◆ GOAL OF THE EXERCISE: Each record below should be returned word for word, with no pictures included.

◆ RECORDS PROVIDED:

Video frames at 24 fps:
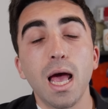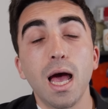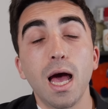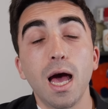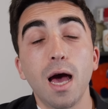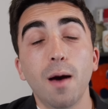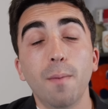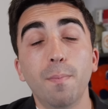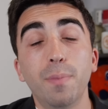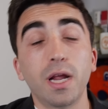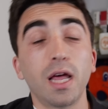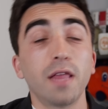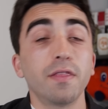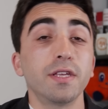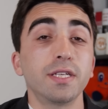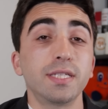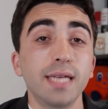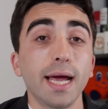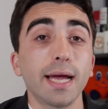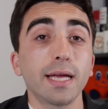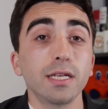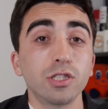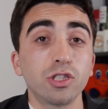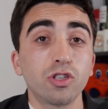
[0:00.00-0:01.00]
but on the
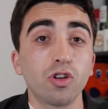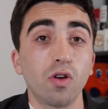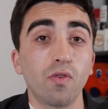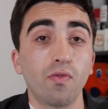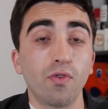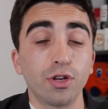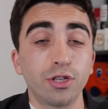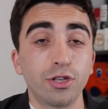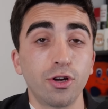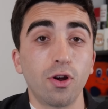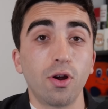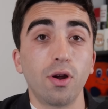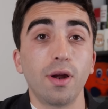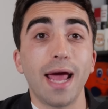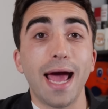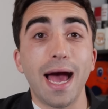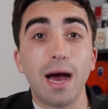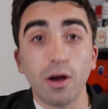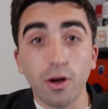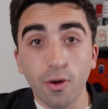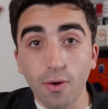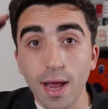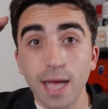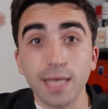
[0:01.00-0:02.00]
second serve return,
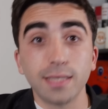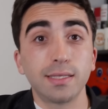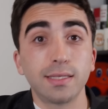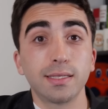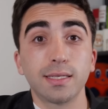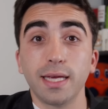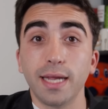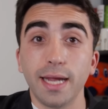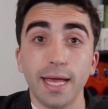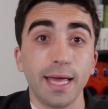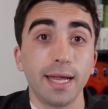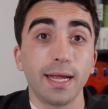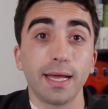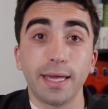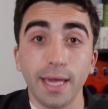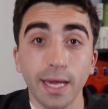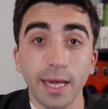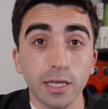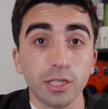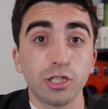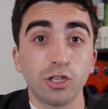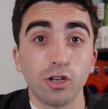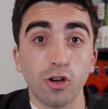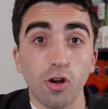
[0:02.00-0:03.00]
Alcaraz is going to hit a
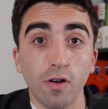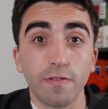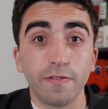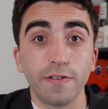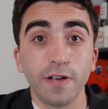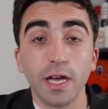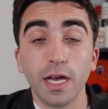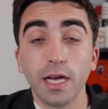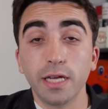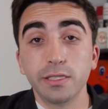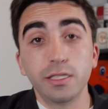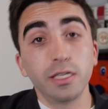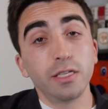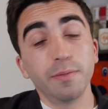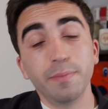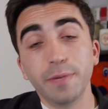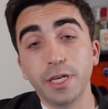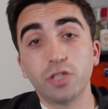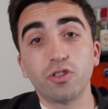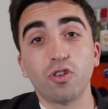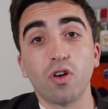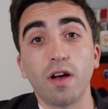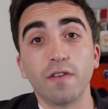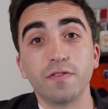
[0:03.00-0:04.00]
kick serve to
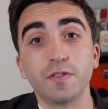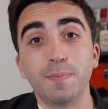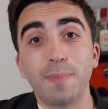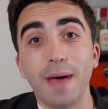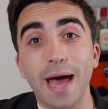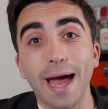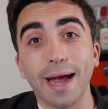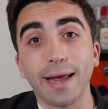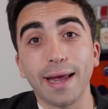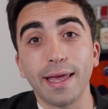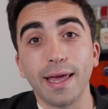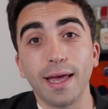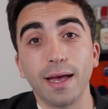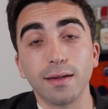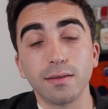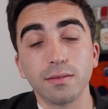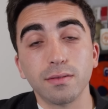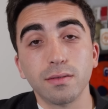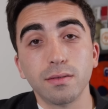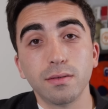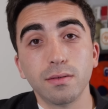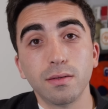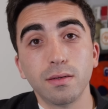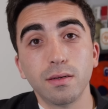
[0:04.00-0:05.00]
Dimitrov's backhand.
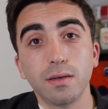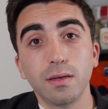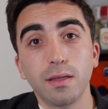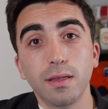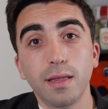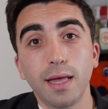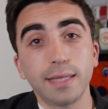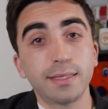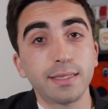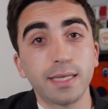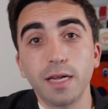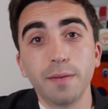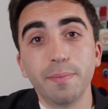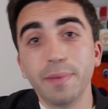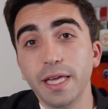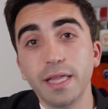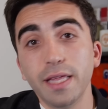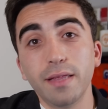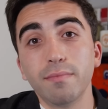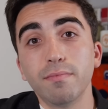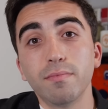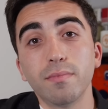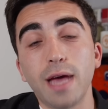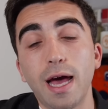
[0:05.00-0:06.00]
That's going to
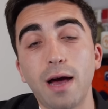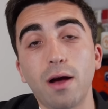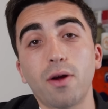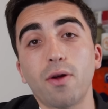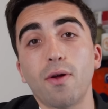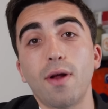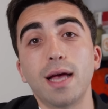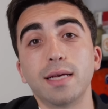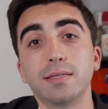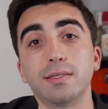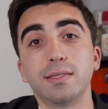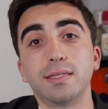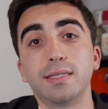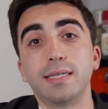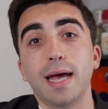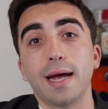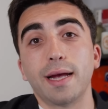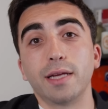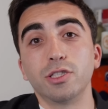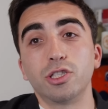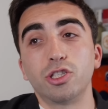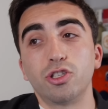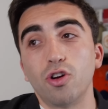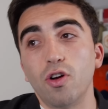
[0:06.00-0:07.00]
be Alcaraz's
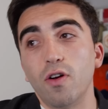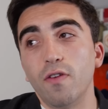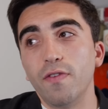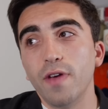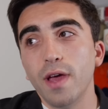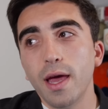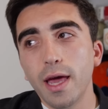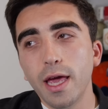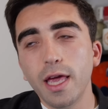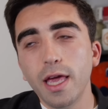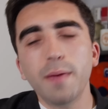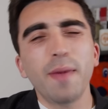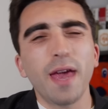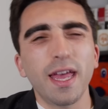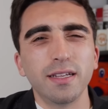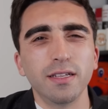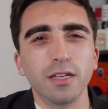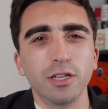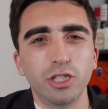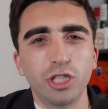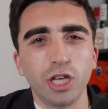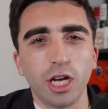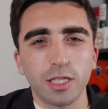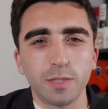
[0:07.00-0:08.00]
second serve. He made an
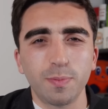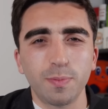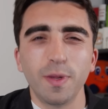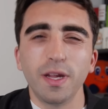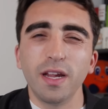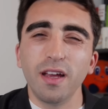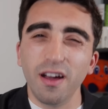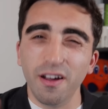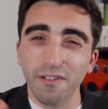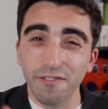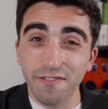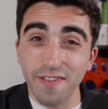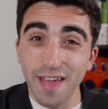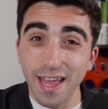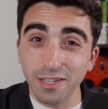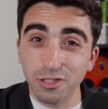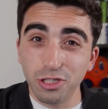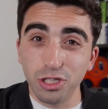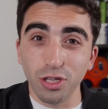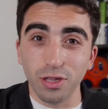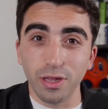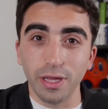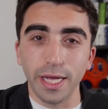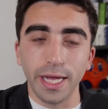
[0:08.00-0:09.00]
adjustment
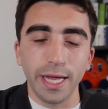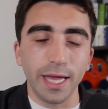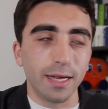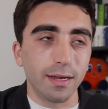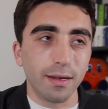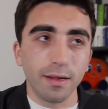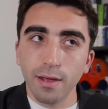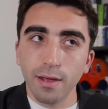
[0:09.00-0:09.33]
eventually, and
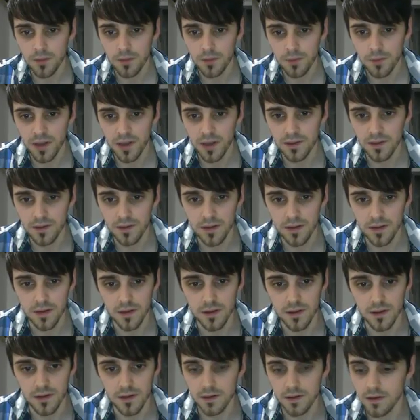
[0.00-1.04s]
Pays
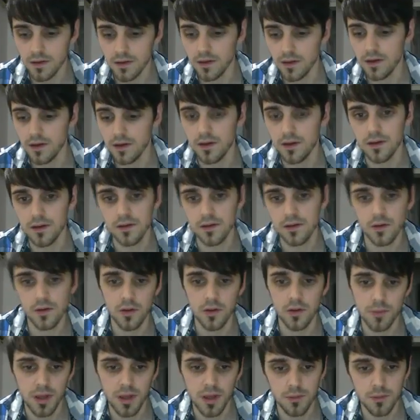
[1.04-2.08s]
here,
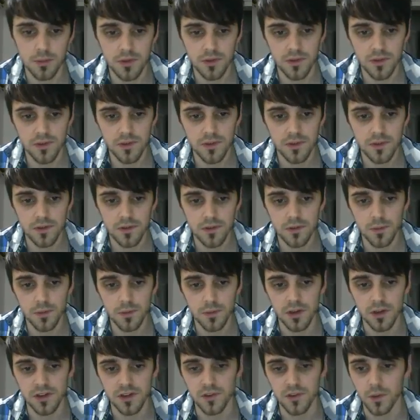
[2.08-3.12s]
coin payments,
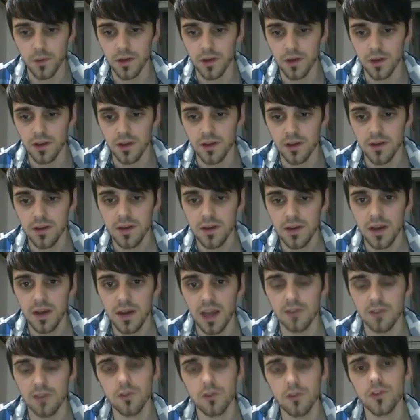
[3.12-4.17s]
purchase one here.
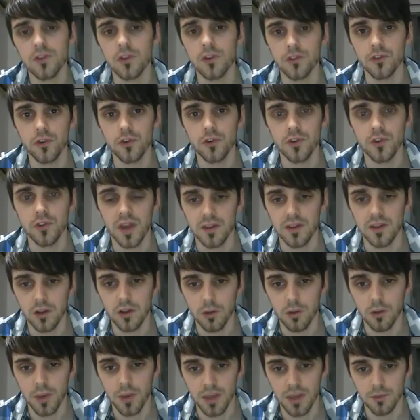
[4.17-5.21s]
And I've also got two
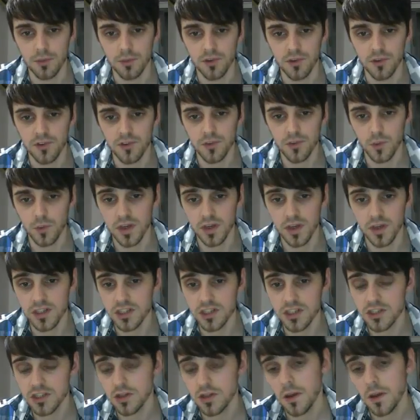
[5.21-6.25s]
$10 payments,
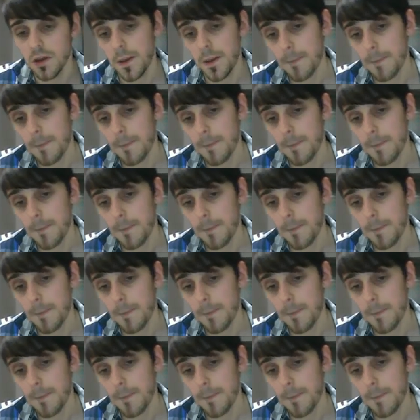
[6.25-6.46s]
which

◆ PROBLEM SOLUTION:
Video frames at 24 fps:
[0:00.00-0:01.00]
but on the
[0:01.00-0:02.00]
second serve return,
[0:02.00-0:03.00]
Alcaraz is going to hit a
[0:03.00-0:04.00]
kick serve to
[0:04.00-0:05.00]
Dimitrov's backhand.
[0:05.00-0:06.00]
That's going to
[0:06.00-0:07.00]
be Alcaraz's
[0:07.00-0:08.00]
second serve. He made an
[0:08.00-0:09.00]
adjustment
[0:09.00-0:09.33]
eventually, and
[0.00-1.04s]
Pays
[1.04-2.08s]
here,
[2.08-3.12s]
coin payments,
[3.12-4.17s]
purchase one here.
[4.17-5.21s]
And I've also got two
[5.21-6.25s]
$10 payments,
[6.25-6.46s]
which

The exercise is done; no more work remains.